De acordo com o sociólogo polaco Zygmunt Bauman, vivemos na era da “modernidade líquida”, por oposição à modernidade sólida. De um modo análogo aos líquidos, nesta modernidade líquida as relações sociais, económicas e de produção caracterizam-se pela fragilidade, pela fugacidade e pela maleabilidade.
Num tal cenário de liquidez das relações humanas, ao que se poderia acrescentar de crescente velocidade com que se vivem os dias e as noites das nossas vidas, torna-se ainda mais premente o exercício de uma cidadania reflexiva e crítica. Por isso, neste contexto de liquidez e de crescente velocidade, urge parar, escutar e pensar a realidade.

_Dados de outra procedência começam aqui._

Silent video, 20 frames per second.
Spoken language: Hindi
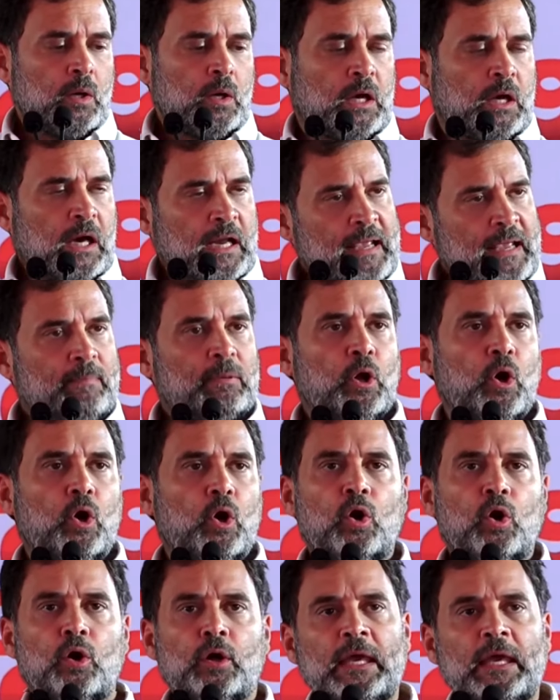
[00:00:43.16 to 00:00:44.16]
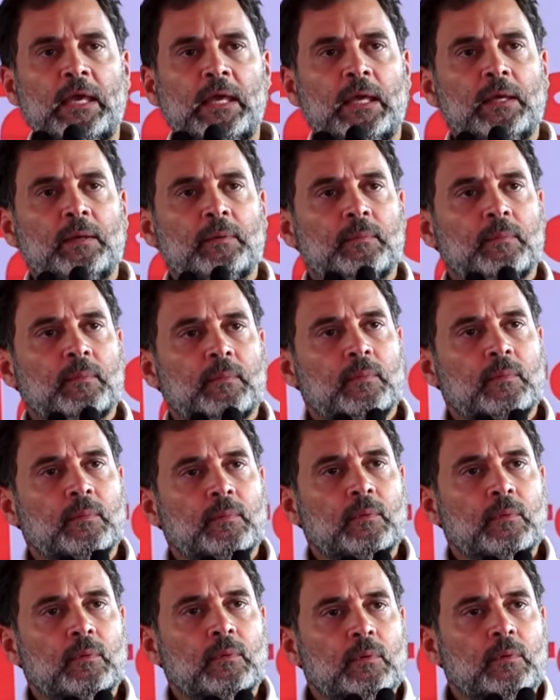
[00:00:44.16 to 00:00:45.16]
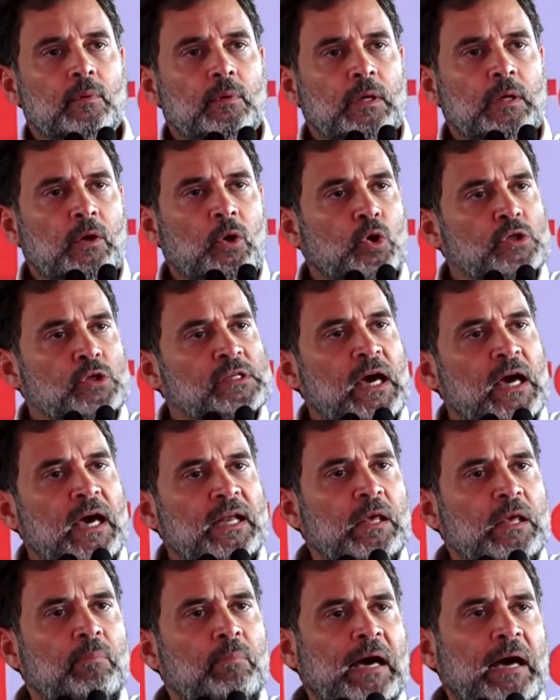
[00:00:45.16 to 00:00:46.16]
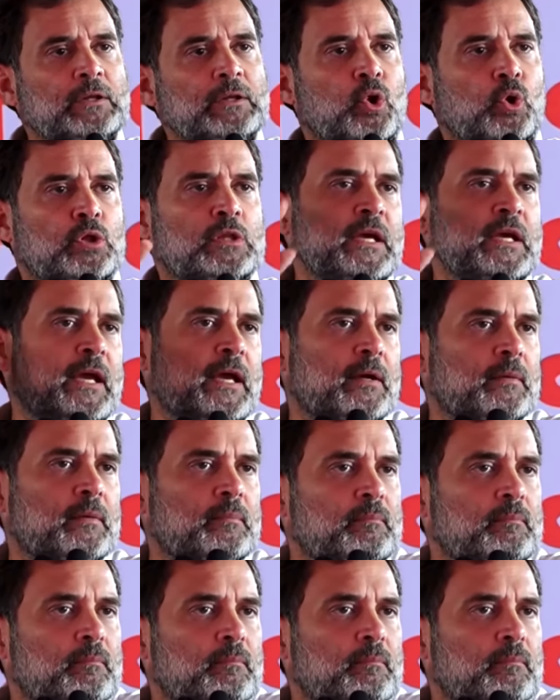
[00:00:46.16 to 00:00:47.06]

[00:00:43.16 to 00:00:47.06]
गरीब लोगों की के रोजगार की बात होती है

Para tal, nada melhor do que uma ida ao cinema, como no tempo de “Cinema Paraíso”, de Giuseppe Tornatore. A proposta que aqui fica é o filme Vera Dake, dirigido por Mike Leigh, cujo lançamento em Portugal ocorreu em 2005. Trata-se de um filme que aborda, numa perspetiva ética e legal, a delicada questão da Interrupção Voluntária da Gravidez (IVG).
Eis uma sinopse do filme:
Londres, 1950. Num apartamento dos subúrbios, Vera Drake, uma senhora de meia-idade, vive com o marido, Stan, e os filhos já crescidos, Sid e Ethel, uma vida pobre mas digna. Vera é dona de casa, Stan é mecânico na oficina do irmão. Sid trabalha como alfaiate e Ethel trabalha numa fábrica de lâmpadas. Vera, no entanto, sem o marido saber, dedica-se também a outra atividade: por influência de uma amiga, vai a casa de raparigas jovens e dedica-se a interromper as suas gravidezes indesejadas.

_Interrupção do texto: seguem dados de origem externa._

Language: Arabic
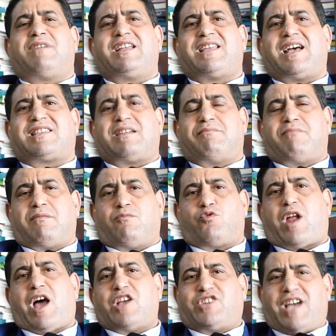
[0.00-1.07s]
إذا تم
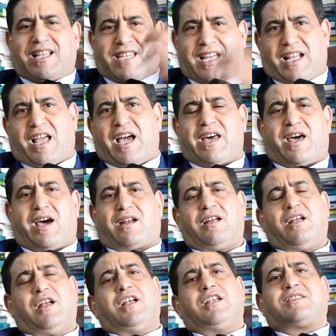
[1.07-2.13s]
مراجعة هذا القرار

Vera não cobra dinheiro por estes seus “trabalhos”, pois está convencida de que está a agir para uma obra de bem. A vida quotidiana decorre tranquila, entre notícias boas (Ethel arranja namorado) e ocasiões importantes que reúnem toda a família. Um dia, porém, o inspetor da polícia Webstar bate à porta dos Drake: uma jovem sentira-se mal e está internada no hospital. Referira o nome de Vera e esta é presa. No tribunal, Vera assiste quase incrédula ao processo que lhe é movido por ter provocado abortos ilegais: só agora parece compreender os erros cometidos e desata num longo pranto. O tribunal condena-a a dois anos de prisão.

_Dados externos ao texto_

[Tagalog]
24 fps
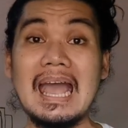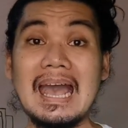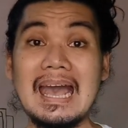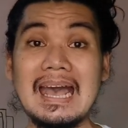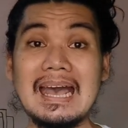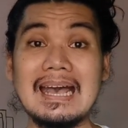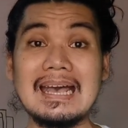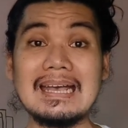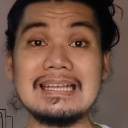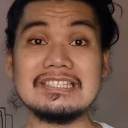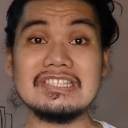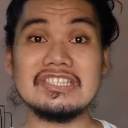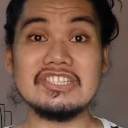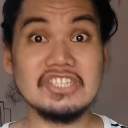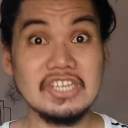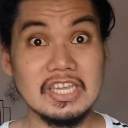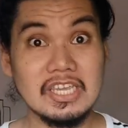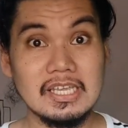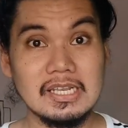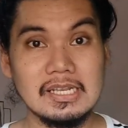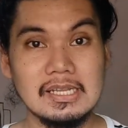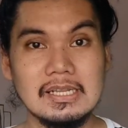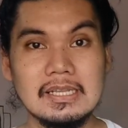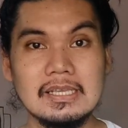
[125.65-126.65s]
uh,
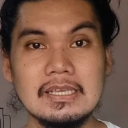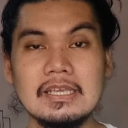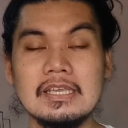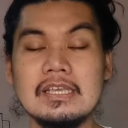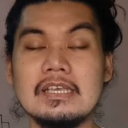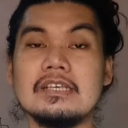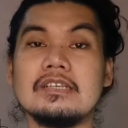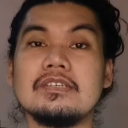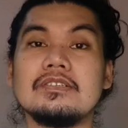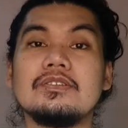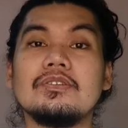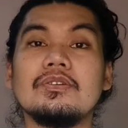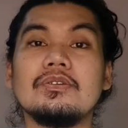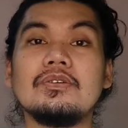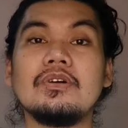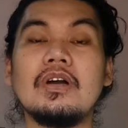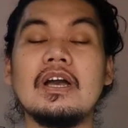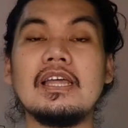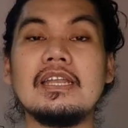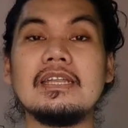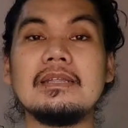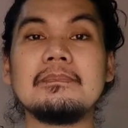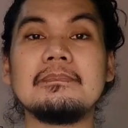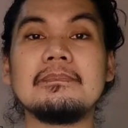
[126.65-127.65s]
gel. So
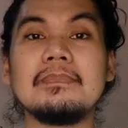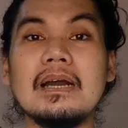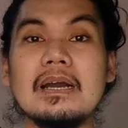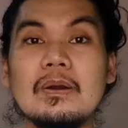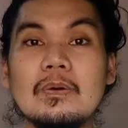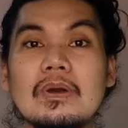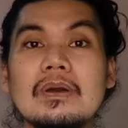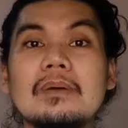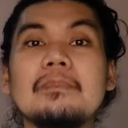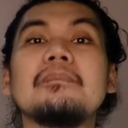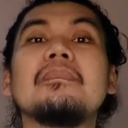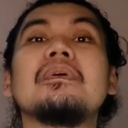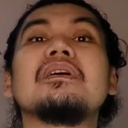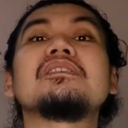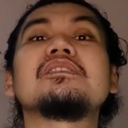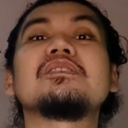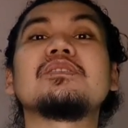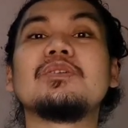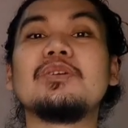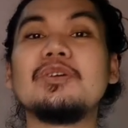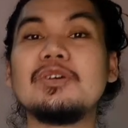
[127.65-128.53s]
kung halimbawa mas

Esta proposta cinematográfica serve de “experiência mental” para equacionar algumas questões de natureza ética, no contexto da Educação Sexual: dada a ingenuidade e o seu sincero impulso de solidariedade, deve Vera Drake ser considerada inocente? Que relações poderão ser estabelecidas entre o plano da legalidade e o da moralidade / ética? Se Vera Drake acreditava que praticava realmente o bem, por que razão ela nunca revelou coisa alguma aos seus familiares?